Transforming growth factor (TGF) beta is a potent inhibitor of hepatocyte DNA synthesis and liver regeneration. TGF-beta(1) expression progressively increases in obstructive jaundice. We investigated the effect of TGF-beta(1) blockage on liver regeneration in rats induced with obstructive jaundice. Male Wistar-albino rats were divided into three groups: sham, control, and study groups. In the study and control groups, the common bile duct was ligated and divided, and 7 days later a partial hepatectomy was performed. In the study group, anti-TGF-beta(1) monoclonal antibody (10-microg single dose) was administered immediately after the 70% hepatectomy.
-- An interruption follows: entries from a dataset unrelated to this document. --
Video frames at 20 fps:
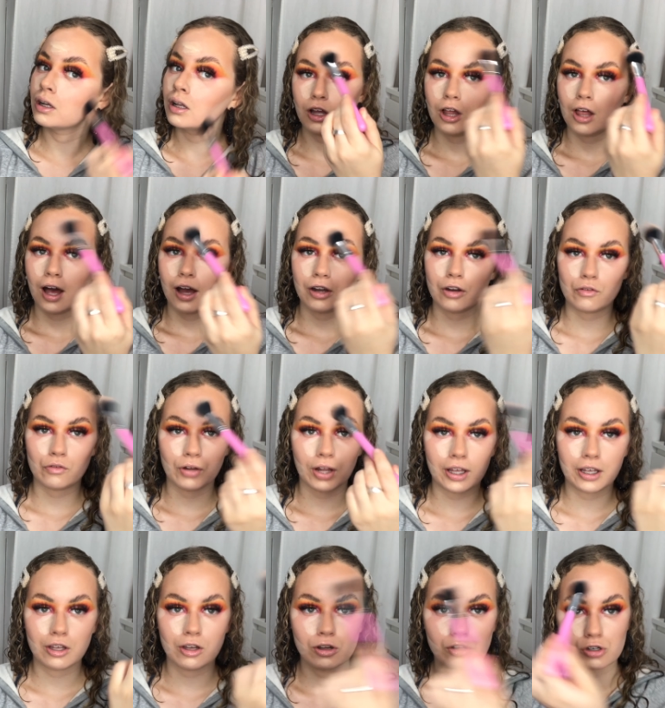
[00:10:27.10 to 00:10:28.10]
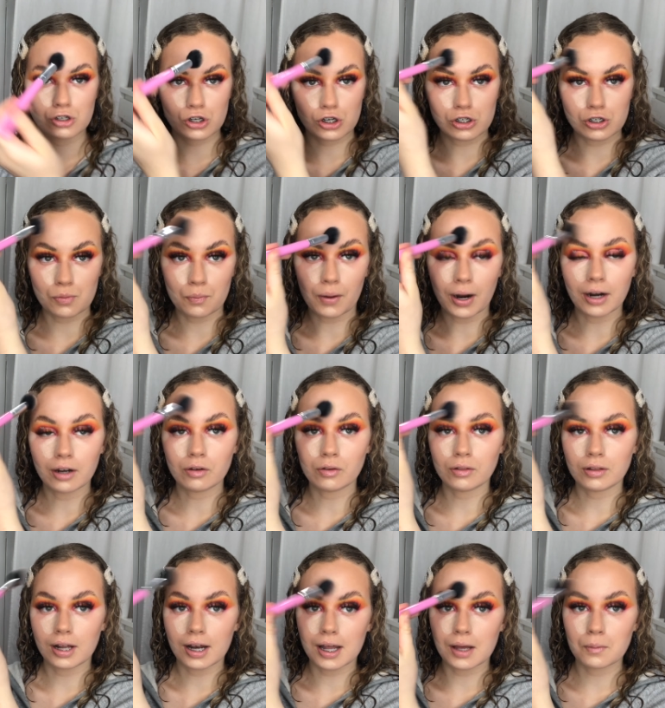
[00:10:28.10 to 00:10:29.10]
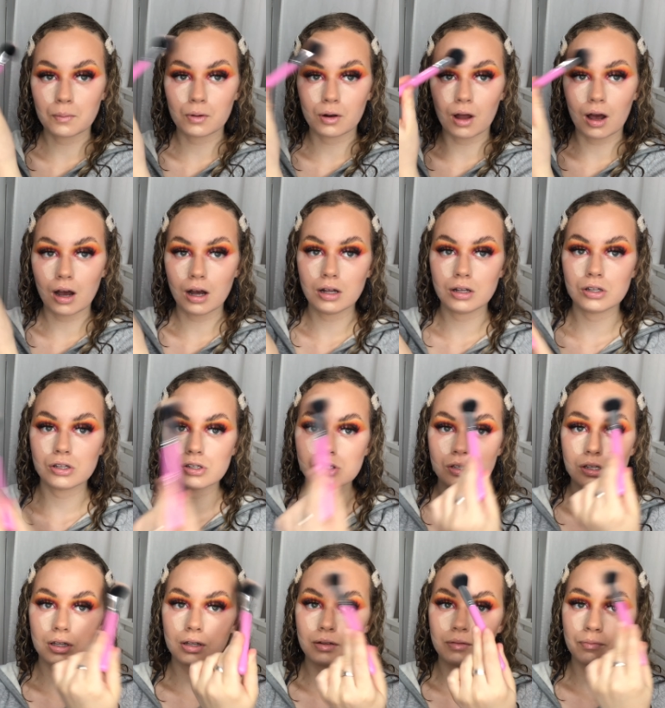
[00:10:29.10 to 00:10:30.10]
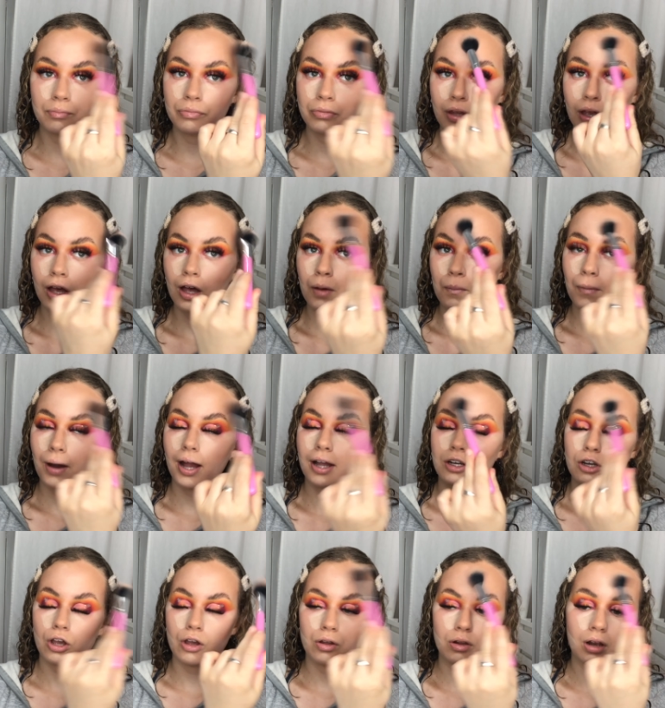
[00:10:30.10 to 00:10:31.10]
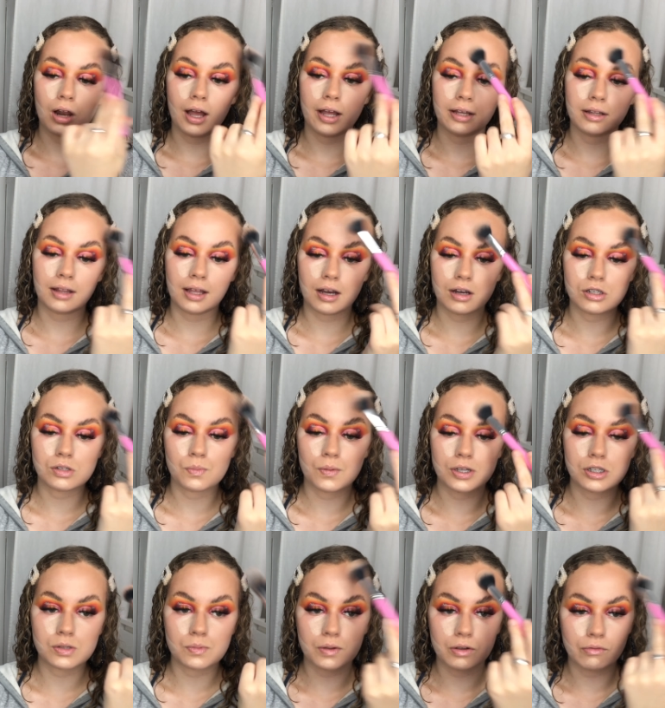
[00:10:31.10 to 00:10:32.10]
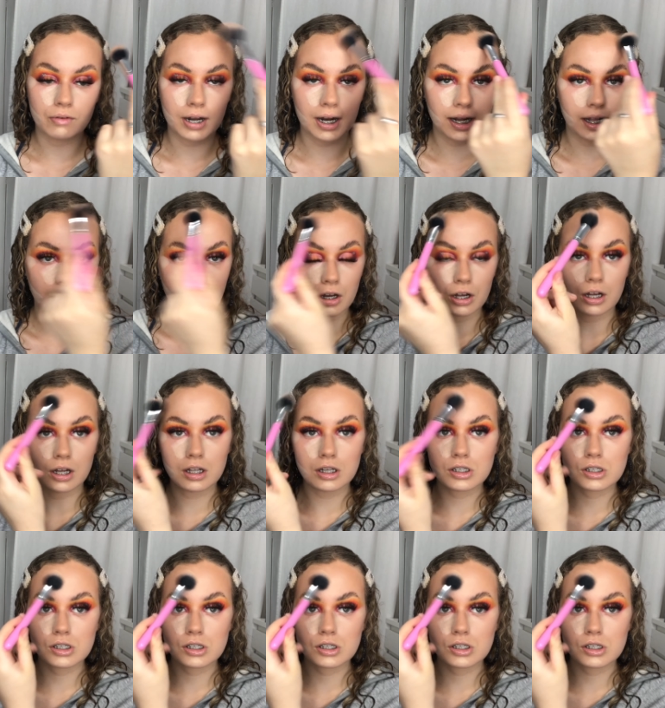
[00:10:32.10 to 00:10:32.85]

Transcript: I don't feel like you can judge a brand on the lip gloss but I know like they are supposed to be really good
In the control group, those rats in which obstructive jaundice was induced received normal saline after the 70% hepatectomy, and nonjaundiced rats received anti-TGF-beta(1) monoclonal antibody after the 70% hepatectomy. Rats were sacrificed after 48 or 72 h. Relative liver weight, AST, ALT, total and conjugated bilirubin, and TGF-beta(1) levels were measured. The mitotic index and proliferating cell nuclear antigen (PCNA) labeling index were evaluated as histopathologic parameters. At 72 h, the TGF-beta(1) level in the study group was similar to that in the sham group, whereas TGF-beta(1) in the study group was significantly lower than that of the jaundiced control group at 48 or 72 h (P < 0.001). The relative liver weight, mitotic index, and PCNA labeling index were significantly higher in the study group than in the jaundiced control group at 48 and 72 h (P < 0.001). The AST, ALT, and TGF-beta(1) levels were significantly higher in the jaundiced control group compared to the study group after 48 and 72 h, whereas these values were significantly lower in the nonjaundiced control group (P < 0.001). In obstructive jaundiced rats, TGF-beta(1) blockage with anti-TGF-beta(1) monoclonal antibody after liver resection improved liver regeneration both morphologically and functionally.